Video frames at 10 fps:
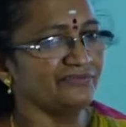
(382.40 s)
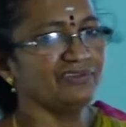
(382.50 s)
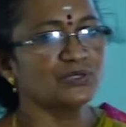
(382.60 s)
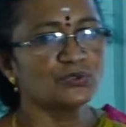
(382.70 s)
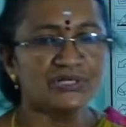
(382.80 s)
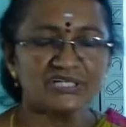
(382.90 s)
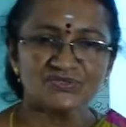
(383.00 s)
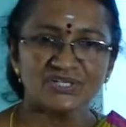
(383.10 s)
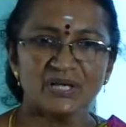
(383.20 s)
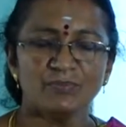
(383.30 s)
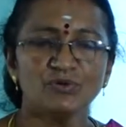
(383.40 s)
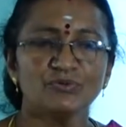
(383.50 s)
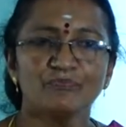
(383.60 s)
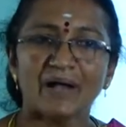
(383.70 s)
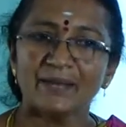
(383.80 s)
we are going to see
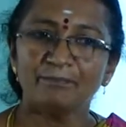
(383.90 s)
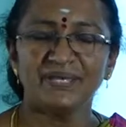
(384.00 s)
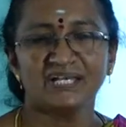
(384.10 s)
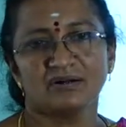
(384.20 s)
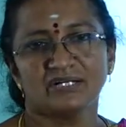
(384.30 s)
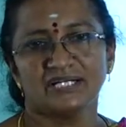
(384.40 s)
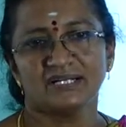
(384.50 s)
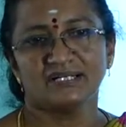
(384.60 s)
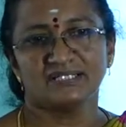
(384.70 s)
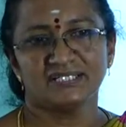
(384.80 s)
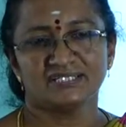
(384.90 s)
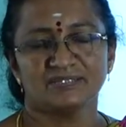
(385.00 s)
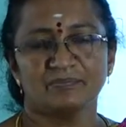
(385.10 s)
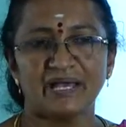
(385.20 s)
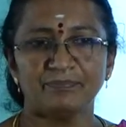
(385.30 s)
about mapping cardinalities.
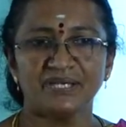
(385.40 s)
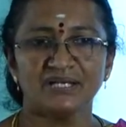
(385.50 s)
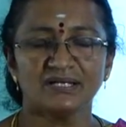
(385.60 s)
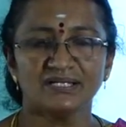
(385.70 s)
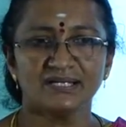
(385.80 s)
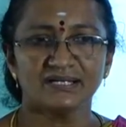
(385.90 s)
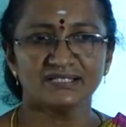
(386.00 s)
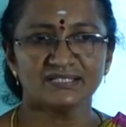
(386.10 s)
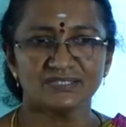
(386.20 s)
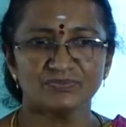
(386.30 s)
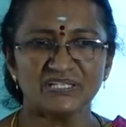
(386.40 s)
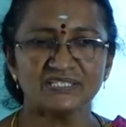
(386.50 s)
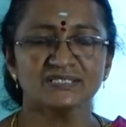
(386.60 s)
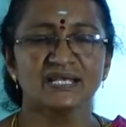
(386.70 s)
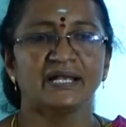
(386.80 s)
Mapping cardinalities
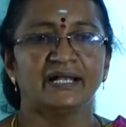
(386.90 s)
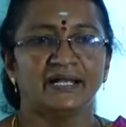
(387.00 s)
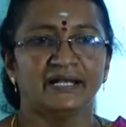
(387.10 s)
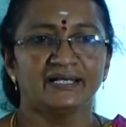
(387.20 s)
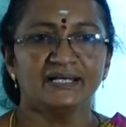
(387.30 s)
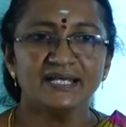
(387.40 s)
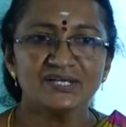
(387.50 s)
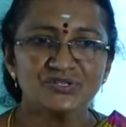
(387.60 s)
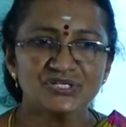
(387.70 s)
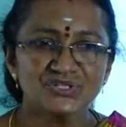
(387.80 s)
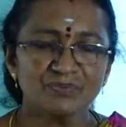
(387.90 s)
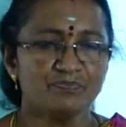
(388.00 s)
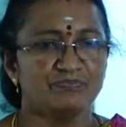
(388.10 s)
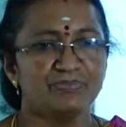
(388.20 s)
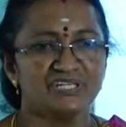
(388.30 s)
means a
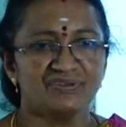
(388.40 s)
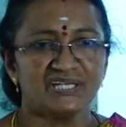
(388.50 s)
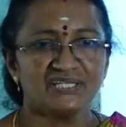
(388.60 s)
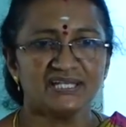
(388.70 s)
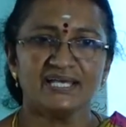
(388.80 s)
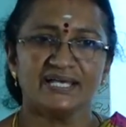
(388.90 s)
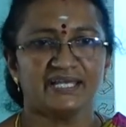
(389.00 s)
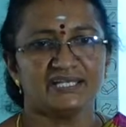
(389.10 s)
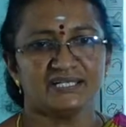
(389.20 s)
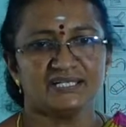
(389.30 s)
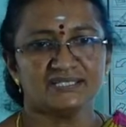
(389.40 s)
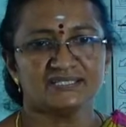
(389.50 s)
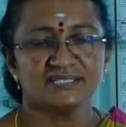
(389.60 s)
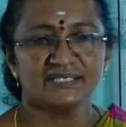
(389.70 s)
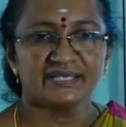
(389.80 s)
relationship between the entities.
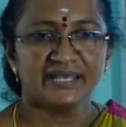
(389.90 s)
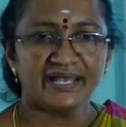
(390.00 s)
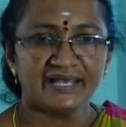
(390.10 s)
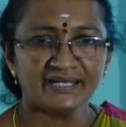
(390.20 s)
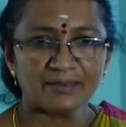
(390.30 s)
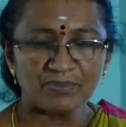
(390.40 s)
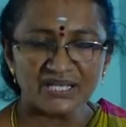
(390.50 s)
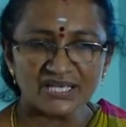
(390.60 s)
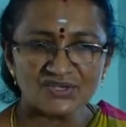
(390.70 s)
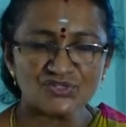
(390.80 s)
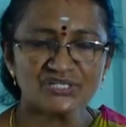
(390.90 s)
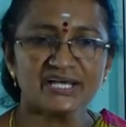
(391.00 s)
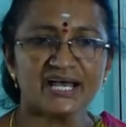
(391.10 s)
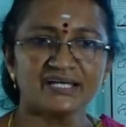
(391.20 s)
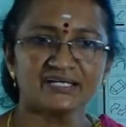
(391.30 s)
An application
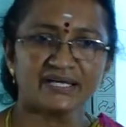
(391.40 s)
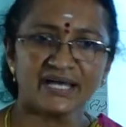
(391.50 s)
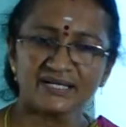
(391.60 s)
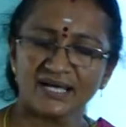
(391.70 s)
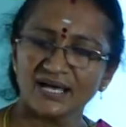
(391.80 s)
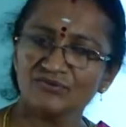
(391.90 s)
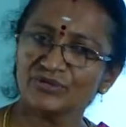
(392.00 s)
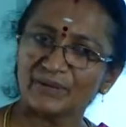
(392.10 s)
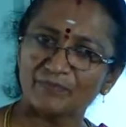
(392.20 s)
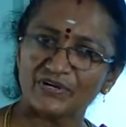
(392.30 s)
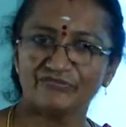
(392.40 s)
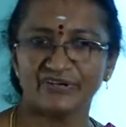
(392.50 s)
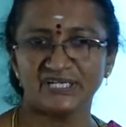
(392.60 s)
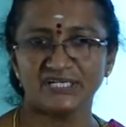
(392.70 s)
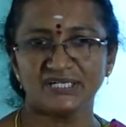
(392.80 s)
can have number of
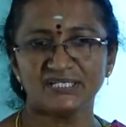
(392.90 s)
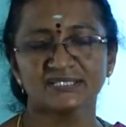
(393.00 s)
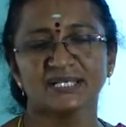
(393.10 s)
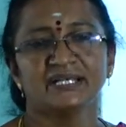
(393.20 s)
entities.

————

Only the text of the listing above is copied, exactly as written; its pictures are dropped.

Video frames at 10 fps:
(382.40 s)
(382.50 s)
(382.60 s)
(382.70 s)
(382.80 s)
(382.90 s)
(383.00 s)
(383.10 s)
(383.20 s)
(383.30 s)
(383.40 s)
(383.50 s)
(383.60 s)
(383.70 s)
(383.80 s)
we are going to see
(383.90 s)
(384.00 s)
(384.10 s)
(384.20 s)
(384.30 s)
(384.40 s)
(384.50 s)
(384.60 s)
(384.70 s)
(384.80 s)
(384.90 s)
(385.00 s)
(385.10 s)
(385.20 s)
(385.30 s)
about mapping cardinalities.
(385.40 s)
(385.50 s)
(385.60 s)
(385.70 s)
(385.80 s)
(385.90 s)
(386.00 s)
(386.10 s)
(386.20 s)
(386.30 s)
(386.40 s)
(386.50 s)
(386.60 s)
(386.70 s)
(386.80 s)
Mapping cardinalities
(386.90 s)
(387.00 s)
(387.10 s)
(387.20 s)
(387.30 s)
(387.40 s)
(387.50 s)
(387.60 s)
(387.70 s)
(387.80 s)
(387.90 s)
(388.00 s)
(388.10 s)
(388.20 s)
(388.30 s)
means a
(388.40 s)
(388.50 s)
(388.60 s)
(388.70 s)
(388.80 s)
(388.90 s)
(389.00 s)
(389.10 s)
(389.20 s)
(389.30 s)
(389.40 s)
(389.50 s)
(389.60 s)
(389.70 s)
(389.80 s)
relationship between the entities.
(389.90 s)
(390.00 s)
(390.10 s)
(390.20 s)
(390.30 s)
(390.40 s)
(390.50 s)
(390.60 s)
(390.70 s)
(390.80 s)
(390.90 s)
(391.00 s)
(391.10 s)
(391.20 s)
(391.30 s)
An application
(391.40 s)
(391.50 s)
(391.60 s)
(391.70 s)
(391.80 s)
(391.90 s)
(392.00 s)
(392.10 s)
(392.20 s)
(392.30 s)
(392.40 s)
(392.50 s)
(392.60 s)
(392.70 s)
(392.80 s)
can have number of
(392.90 s)
(393.00 s)
(393.10 s)
(393.20 s)
entities.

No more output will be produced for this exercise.